La conformité ne concerne pas l'autorisation. Il s'agit de preuve. Walrus fournit la couche manquante. Beaucoup croient que la réglementation force le Web3 à entrer dans des systèmes autorisés. En réalité, les régulateurs demandent la vérifiabilité des divulgations de dossiers et des pistes de vérification. Le problème n'est pas la décentralisation. Il s'agit d'une infrastructure manquante. Walrus introduit la conformité sans contrôle. En stockant des divulgations, des justifications de transactions, des rapports de risque et des artefacts d'audit sous forme de blobs vérifiables. Walrus permet aux protocoles de prouver la conformité sans exposer de données privées ou centraliser l'autorité.
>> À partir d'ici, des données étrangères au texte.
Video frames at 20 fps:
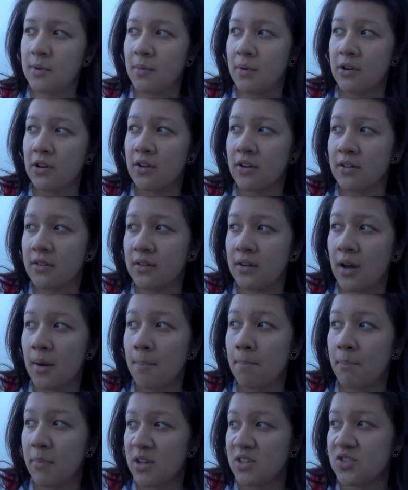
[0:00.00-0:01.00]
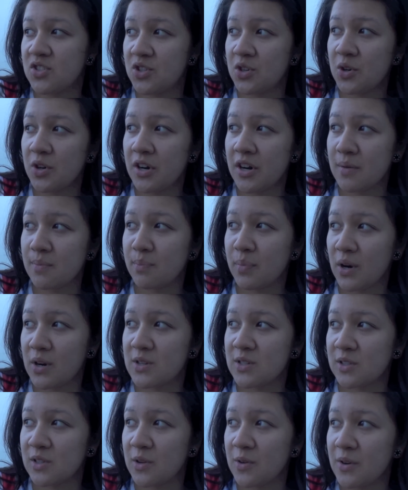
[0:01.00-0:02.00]
We went on a bus tour in
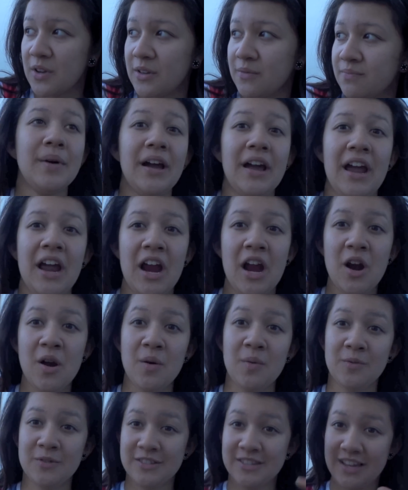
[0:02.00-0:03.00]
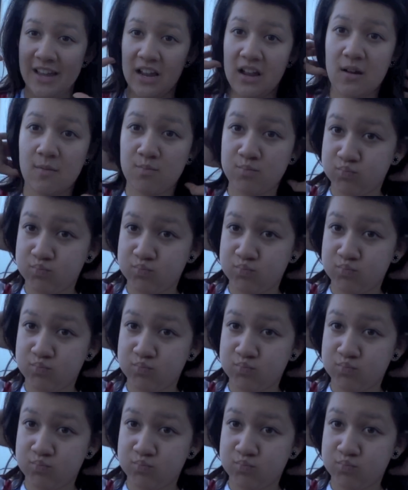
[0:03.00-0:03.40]
Barcelona. My hair was like,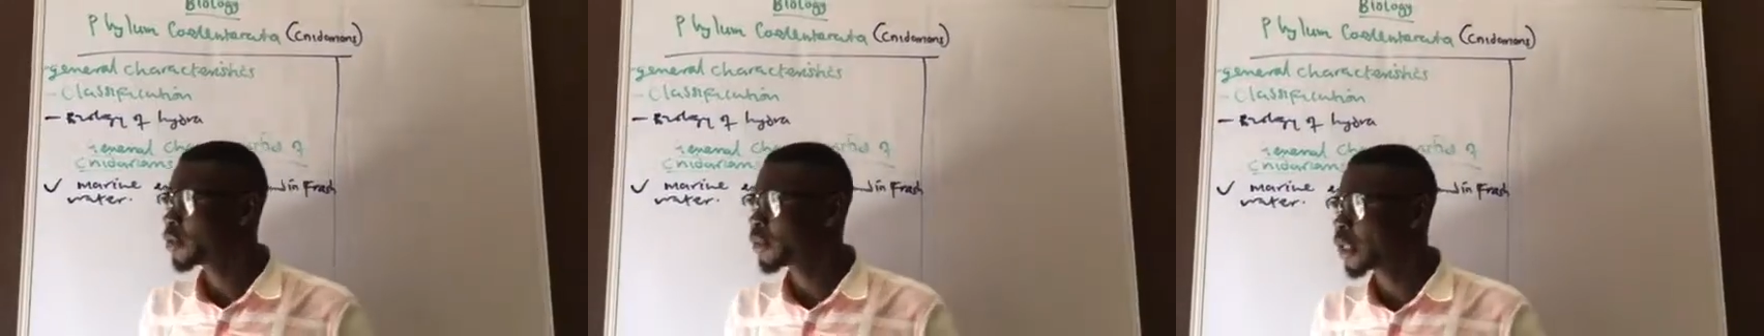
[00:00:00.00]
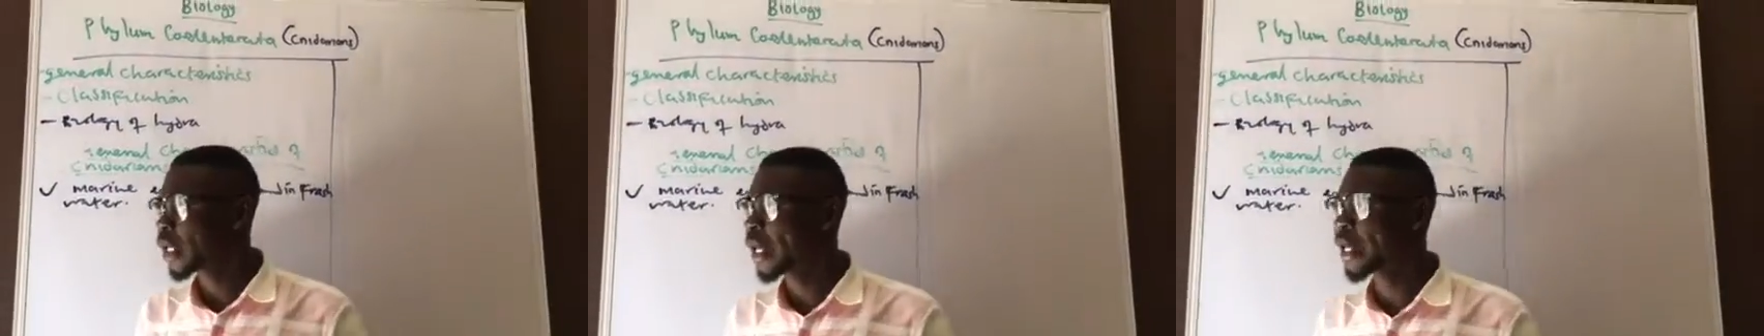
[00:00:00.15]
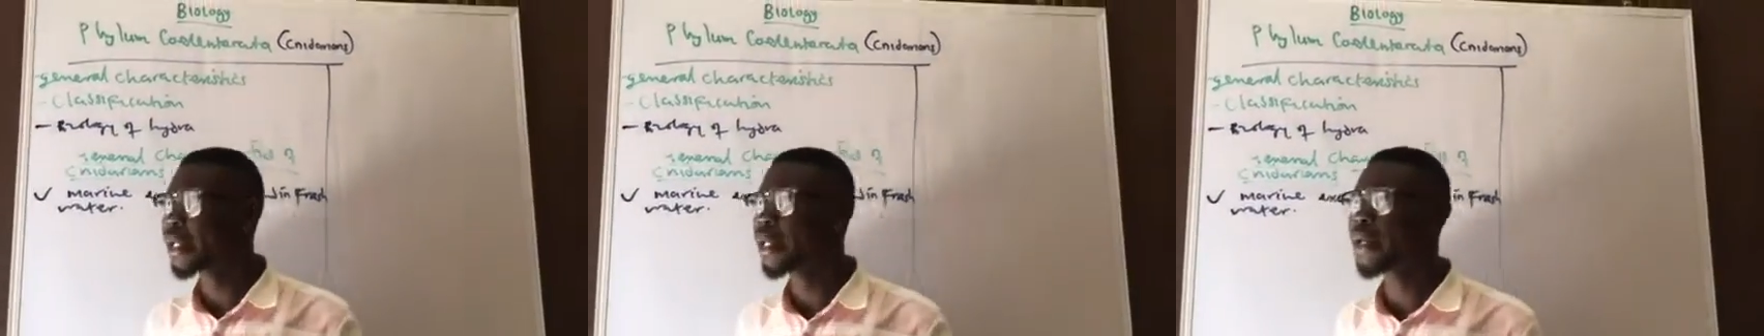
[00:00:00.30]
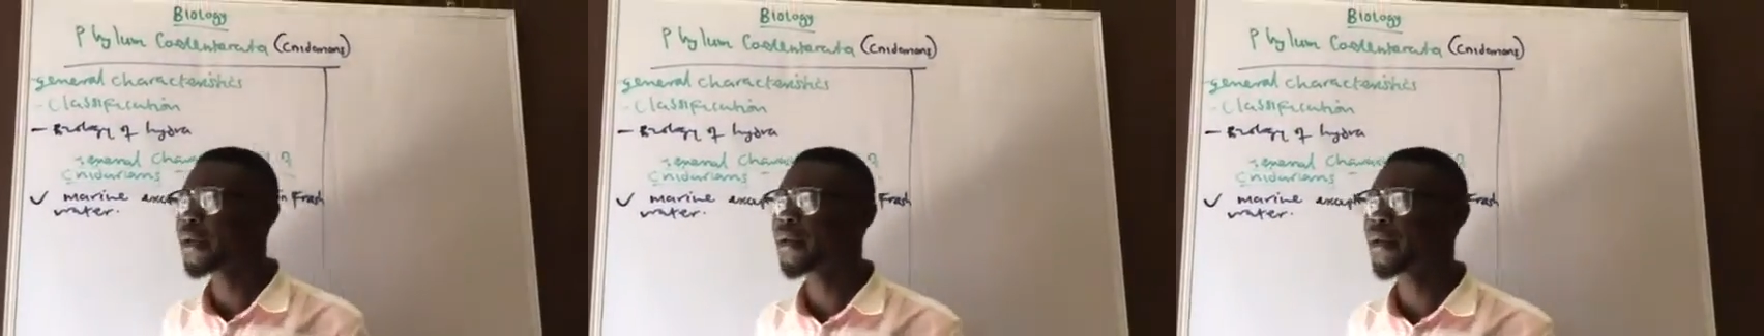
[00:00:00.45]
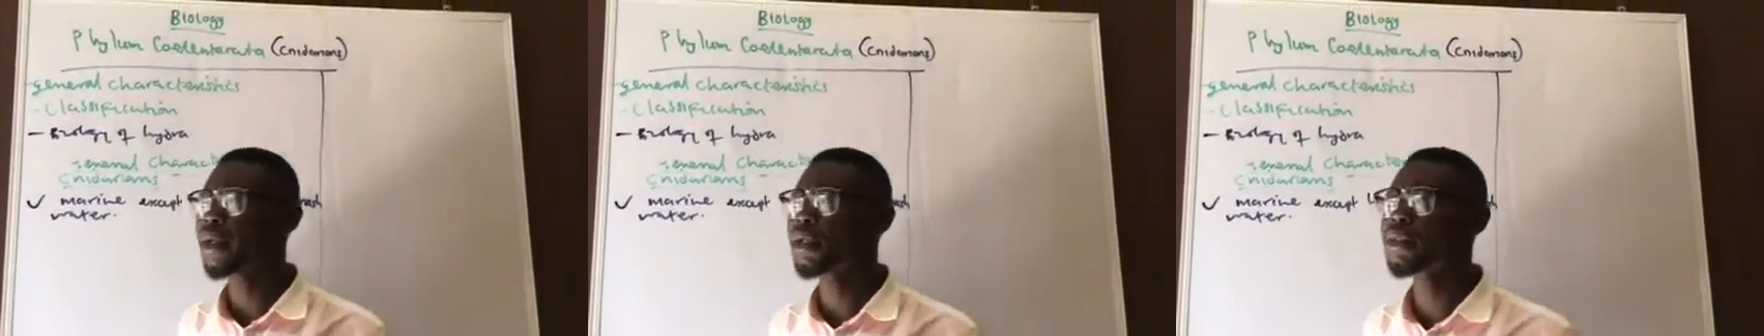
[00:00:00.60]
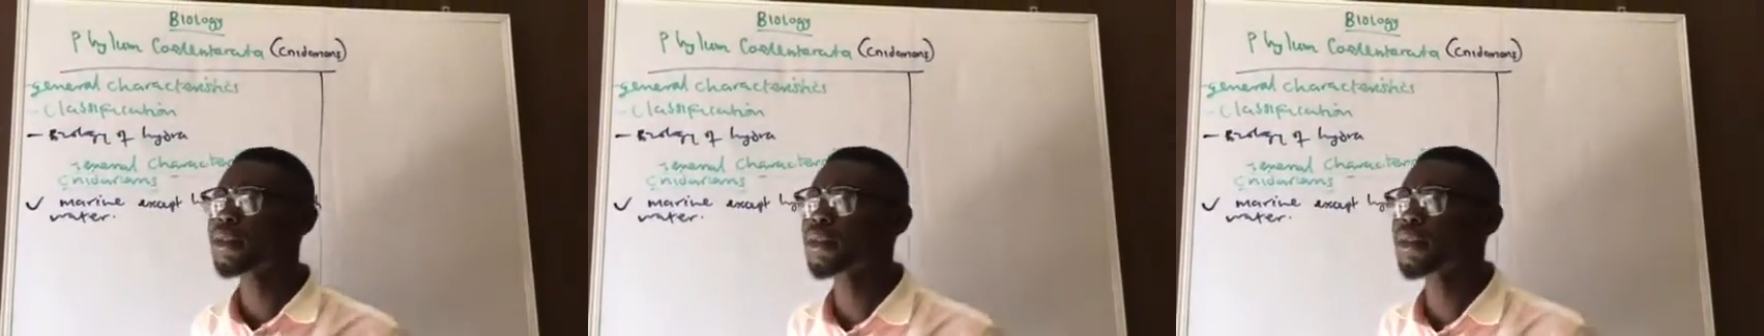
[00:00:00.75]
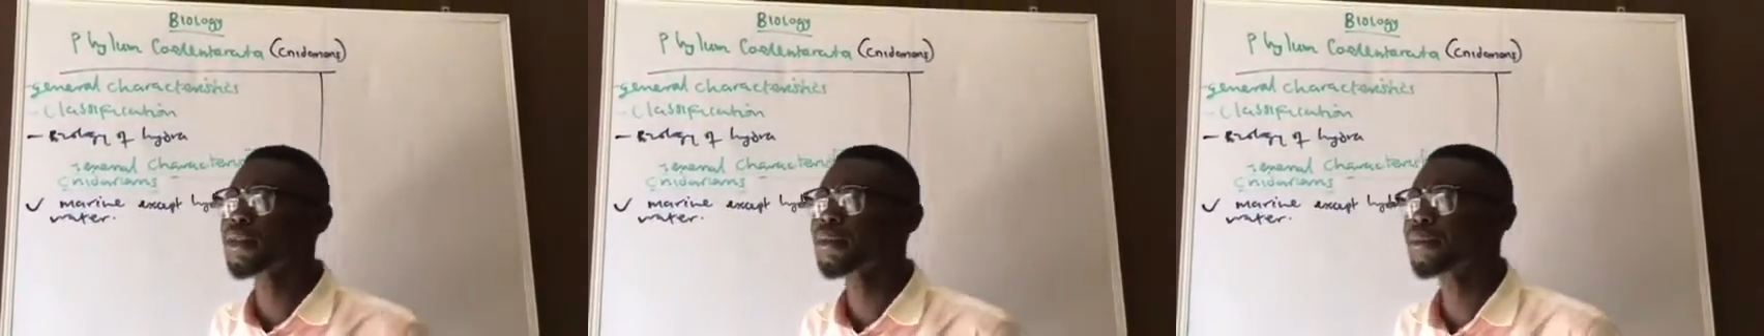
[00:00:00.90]

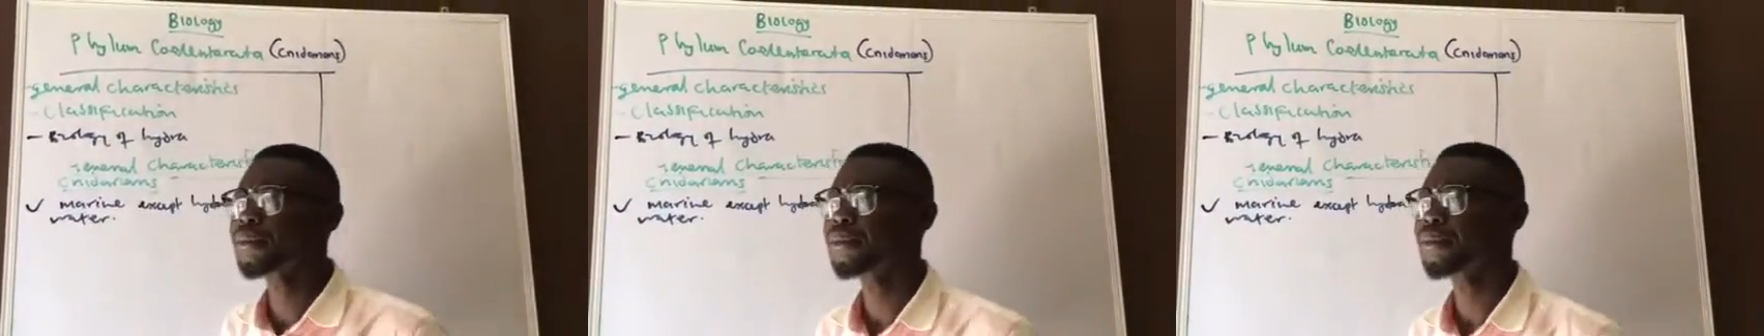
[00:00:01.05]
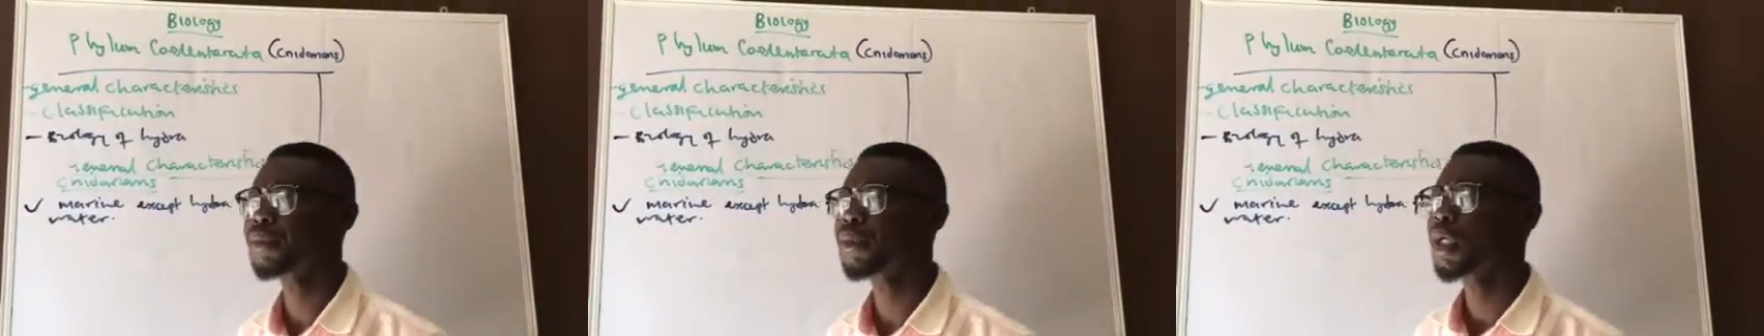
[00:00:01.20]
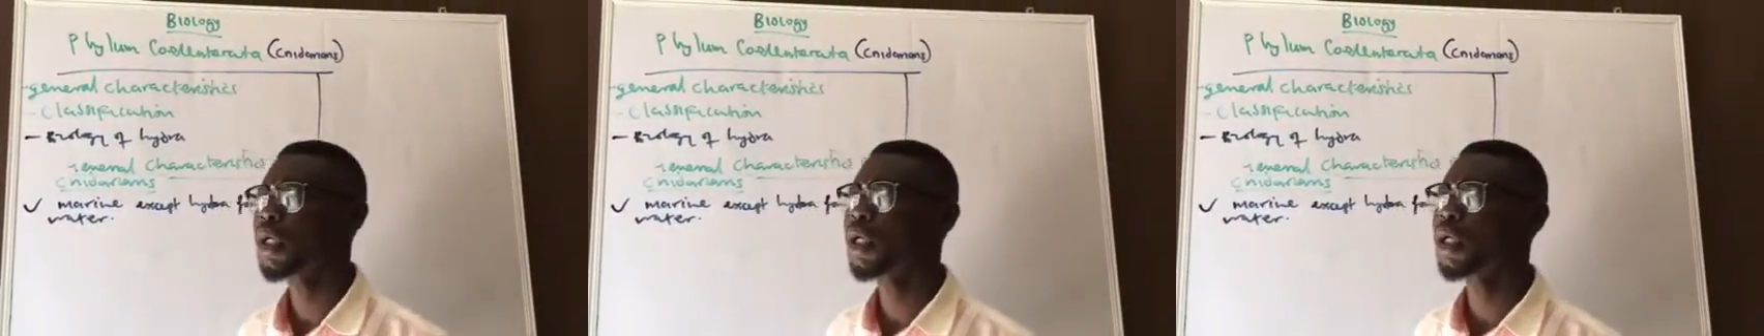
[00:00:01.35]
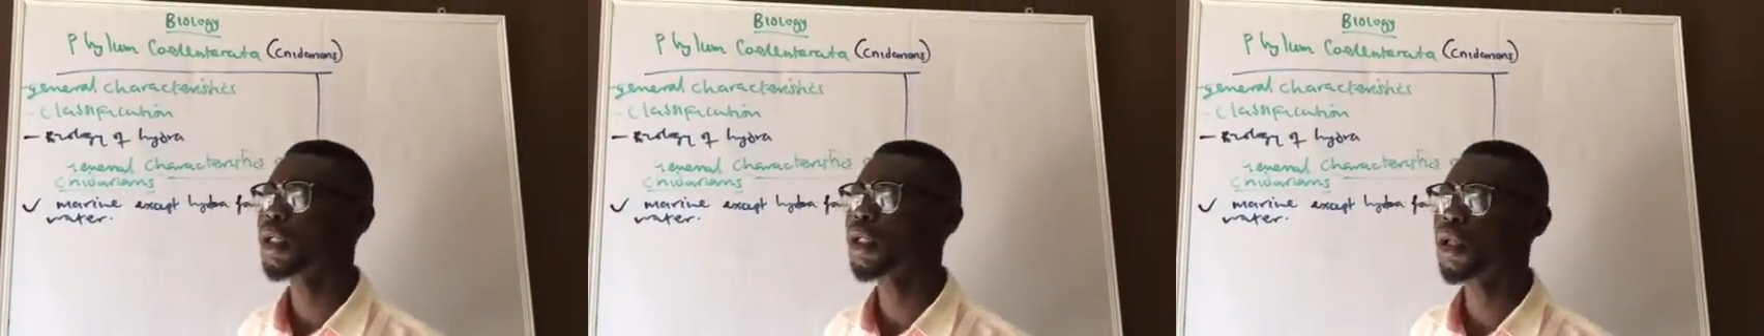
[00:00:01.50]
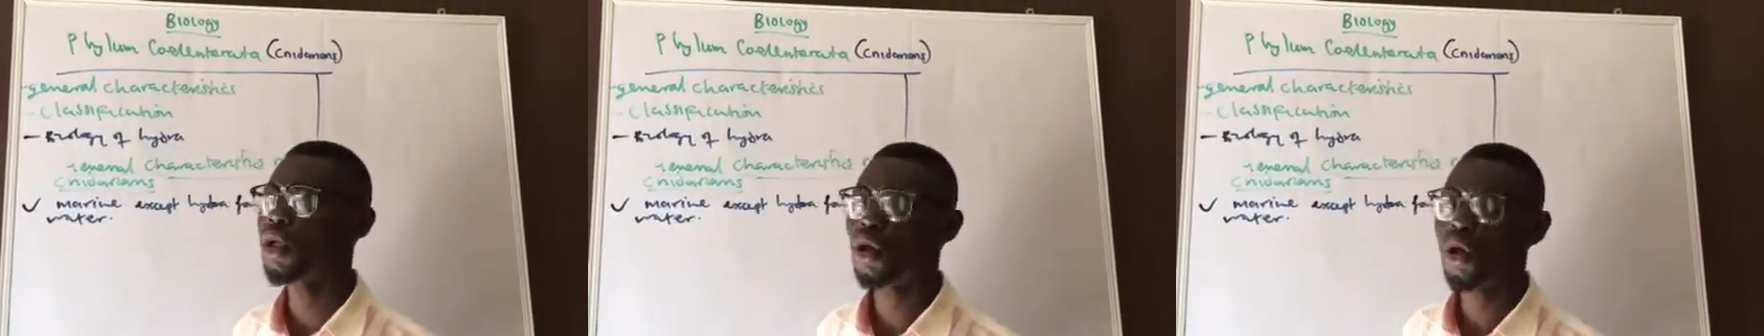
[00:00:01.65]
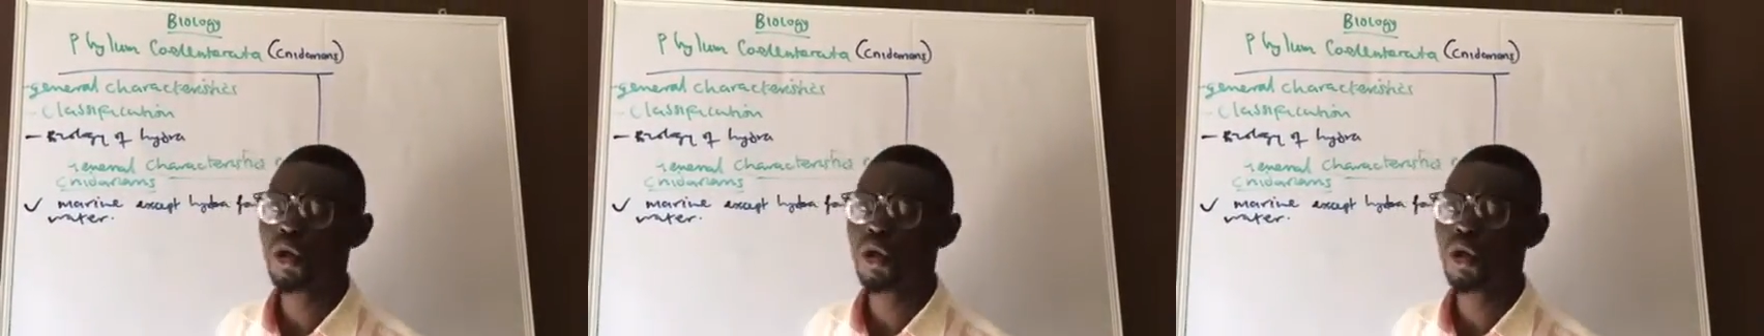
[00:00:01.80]
Cnidarians, they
Cela permet des cas d'utilisation réglementés tels que les titres tokenisés, les fonds on-chain, les produits DeFi conformes et les systèmes de garde institutionnelle. La surveillance devient une question de vérification des preuves cryptographiques, pas de confiance envers les opérateurs. Construit sur Sui, Walrus permet aux données de conformité d'être composables. Les contrats intelligents peuvent exiger des preuves avant l'exécution. Les auditeurs peuvent vérifier les dossiers sans accéder aux éléments internes sensibles. Alors que le Web3 s'approche de la finance traditionnelle, les architectures gagnantes sépareront les règles du contrôle. Les systèmes qui centralisent la conformité centraliseront le pouvoir. Les règles définissent des limites. La preuve les impose.

Walrus montre discrètement que la décentralisation et la réglementation ne sont pas des ennemis. Ils ont juste besoin de la bonne couche de données.